El capítulo 19 de Lucas comienza con la historia de «dos personas mirando». Está Zaqueo, un hombre alerta que se encarama a un árbol, escudriñando qué y, sobre todo, a quién puede ver. Luego está Jesús, que también mira mientras pasa por el pueblo. Alza la vista para ver a este hombrecillo en una rama y le pide que baje. Ambas personas tienen los ojos abiertos, preparados para captar qué —y a quién— pueden ver. Y cada uno reacciona ante el otro: Zaqueo baja y Jesús se invita a sí mismo a la casa de Zaqueo.
Es este reconocimiento mutuo el que llega al corazón de la historia, la historia de cómo es —y puede ser— entre nosotros y nuestro Dios.
Primero está Zaqueo. Su mirada no está limitada, sino que se abre a lo nuevo. El riesgo que corre al escalar ese árbol le muestra como un hombre atento a las cosas aún desconocidas. ¿Podría representarnos a ti y a mí cuando nos enfrentamos a nuestra vida cotidiana y, sobre todo, cuando, al compartir la Eucaristía, nos fijamos en las formas en que Dios puede estar presente en esa existencia cotidiana?
Y luego está este caminante, Jesús, que mientras avanza no sólo mira a la humanidad en general, sino a un ser humano concreto que vive y respira. Este es el Señor Jesús que se interesa personalmente por este hombre, este Jesús que se centra en los detalles de la casa de Zaqueo, su hogar, su familia, su vecindario y su mesa. ¿No es este nuestro Señor Jesús el que se interesa personalmente por ti y por mí, el Señor no como presente genérico, sino como el que se fija en cada uno de nosotros en nuestra singularidad: nuestros puntos ciegos y debilidades particulares, así como nuestras virtudes, nuestra generosidad y nuestro perdón?
Para comprender mejor la historia, ¿te imaginas que Jesús te escoge entre la multitud, te reconoce por tu nombre y te dice que quiere entrar en tu casa, con sus encantos y sus grietas?
Una primera lección de la historia de Zaqueo es ésta: debemos estar atentos a qué y quién viene por el camino, especialmente a quién y qué de Dios está allí. Y mirar no con una noción preconcebida de lo que hay que ver, sino con una apertura a lo inesperado, tanto a la novedad y frescura de Dios que aparece como a la bondad del pueblo de Dios.
La segunda lección de la historia es aún más importante. Tú y yo somos buscados y elegidos. Cada uno de nosotros es objeto de amor, del amor de Dios. A los ojos del Señor no formamos parte de una categoría general, sino que somos individuos particulares y entrañables. Cada uno de nosotros es esa persona en el árbol, cada uno ese cordero errante buscado por este Buen Pastor.

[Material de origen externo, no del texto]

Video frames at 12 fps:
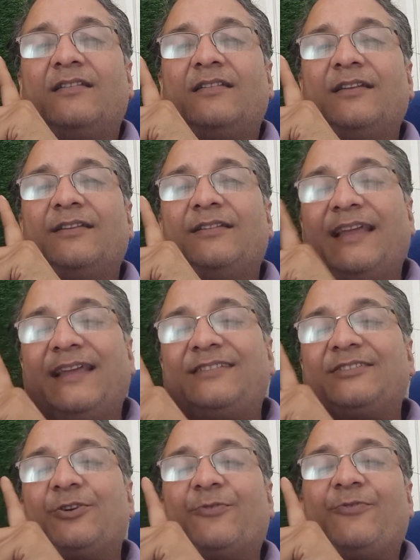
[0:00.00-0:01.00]
the
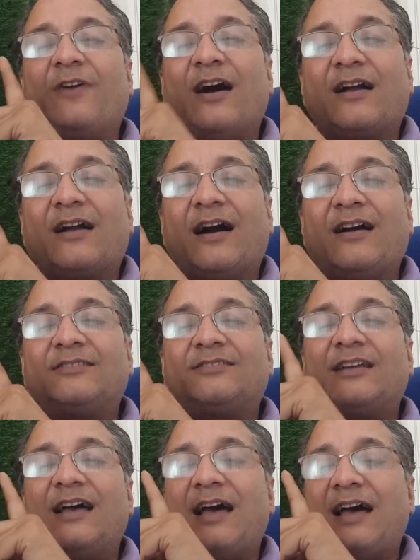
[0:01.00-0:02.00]
nature of
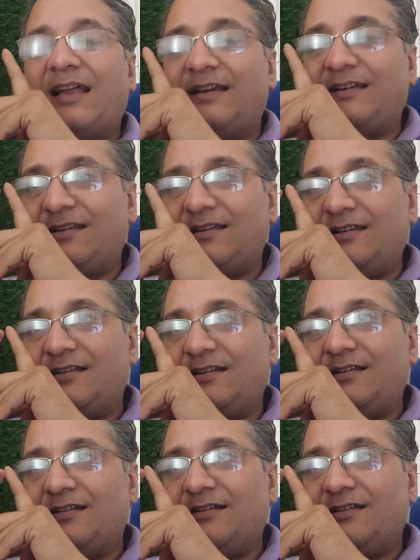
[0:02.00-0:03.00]
Akash and
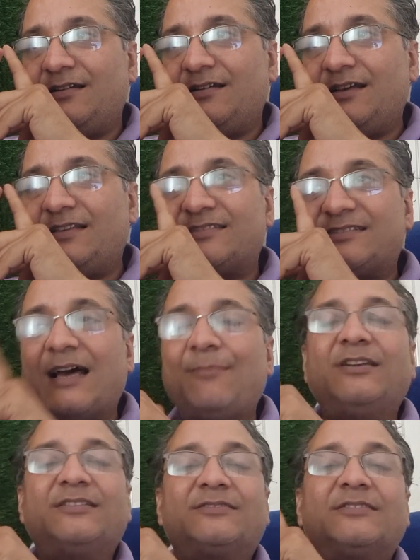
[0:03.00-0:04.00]

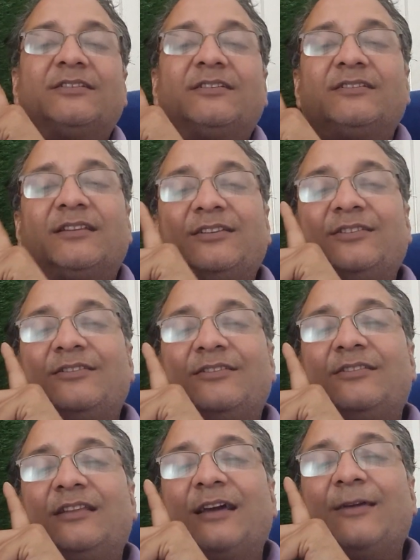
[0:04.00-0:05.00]
establish
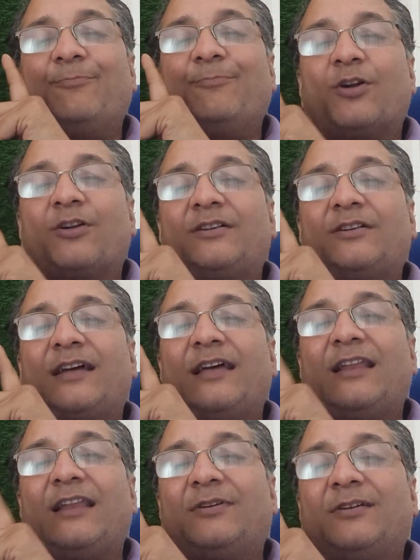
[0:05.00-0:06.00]
the important
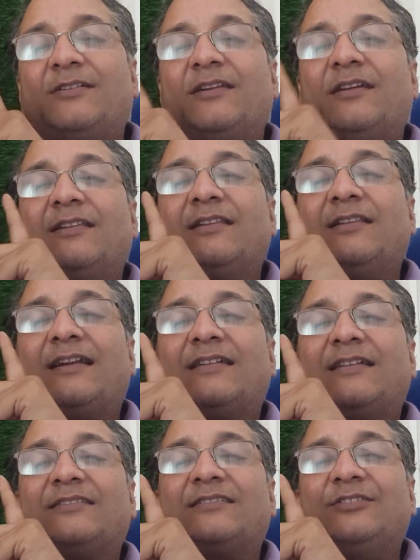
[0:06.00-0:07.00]
element that
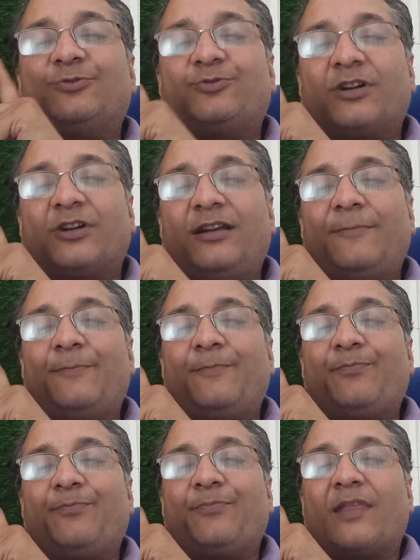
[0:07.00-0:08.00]
it is neutral,
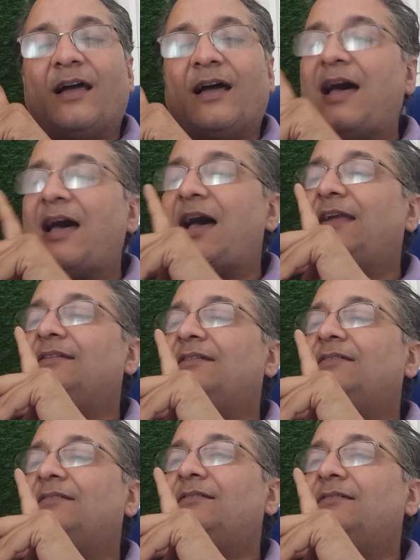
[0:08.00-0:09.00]
and
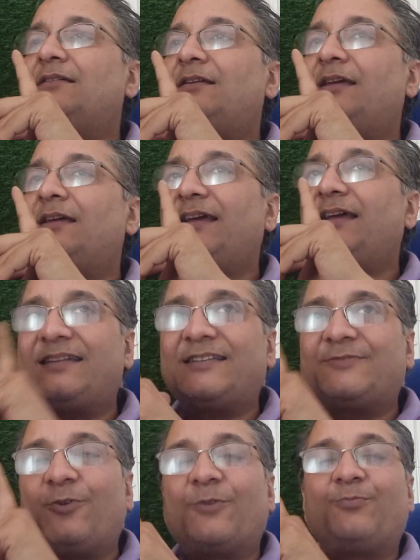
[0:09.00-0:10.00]
it
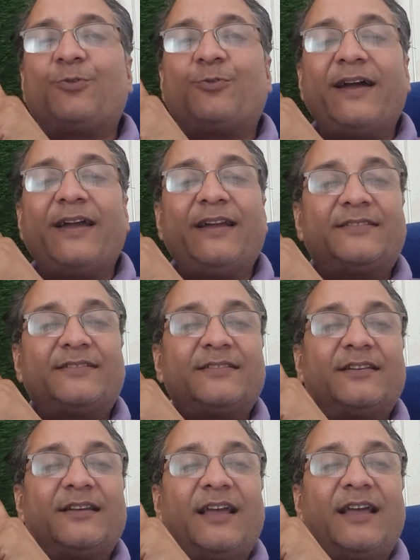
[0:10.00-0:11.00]
is what provides
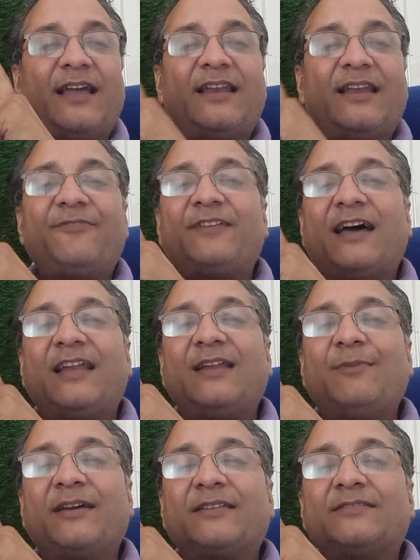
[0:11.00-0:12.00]
enough
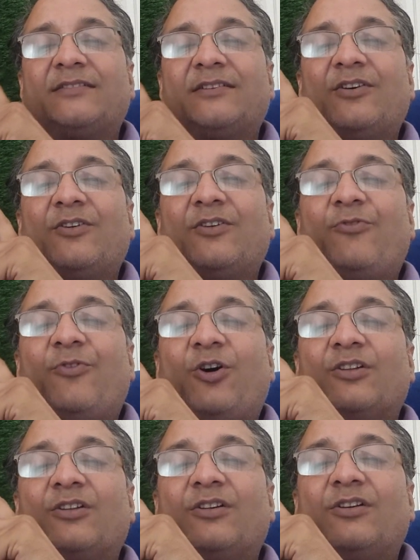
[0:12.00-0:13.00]
dynamics
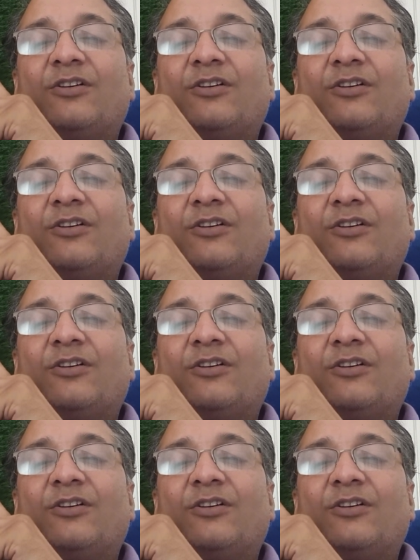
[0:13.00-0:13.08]
for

En una de sus conferencias, Vicente de âçul secunda todo esto: «¿Servimos a Dios en la Esperanza, mirando a sus promesas, confiando en su amor, buscando su Reino… esperando el momento en que aparecerá, en que le veremos tal como es….»
Y así, dos personas, una mirando hacia fuera y la otra hacia arriba. Tú y yo, allí en esa rama, con los ojos abiertos para ver qué novedad viene por ese camino. Y luego el Señor Jesús, especialmente como presente en todas nuestras Eucaristías, mirando hacia arriba para detectar a cada uno de nosotros, y llamándonos con amor para que pueda entrar más íntimamente en nuestros hogares y vidas.
El episodio de Zaqueo, una historia de dos personas que se buscan mutuamente, una mirando hacia lo que aún está por delante, y la otra mirando hacia abajo, hasta lo más profundo de nuestros corazones.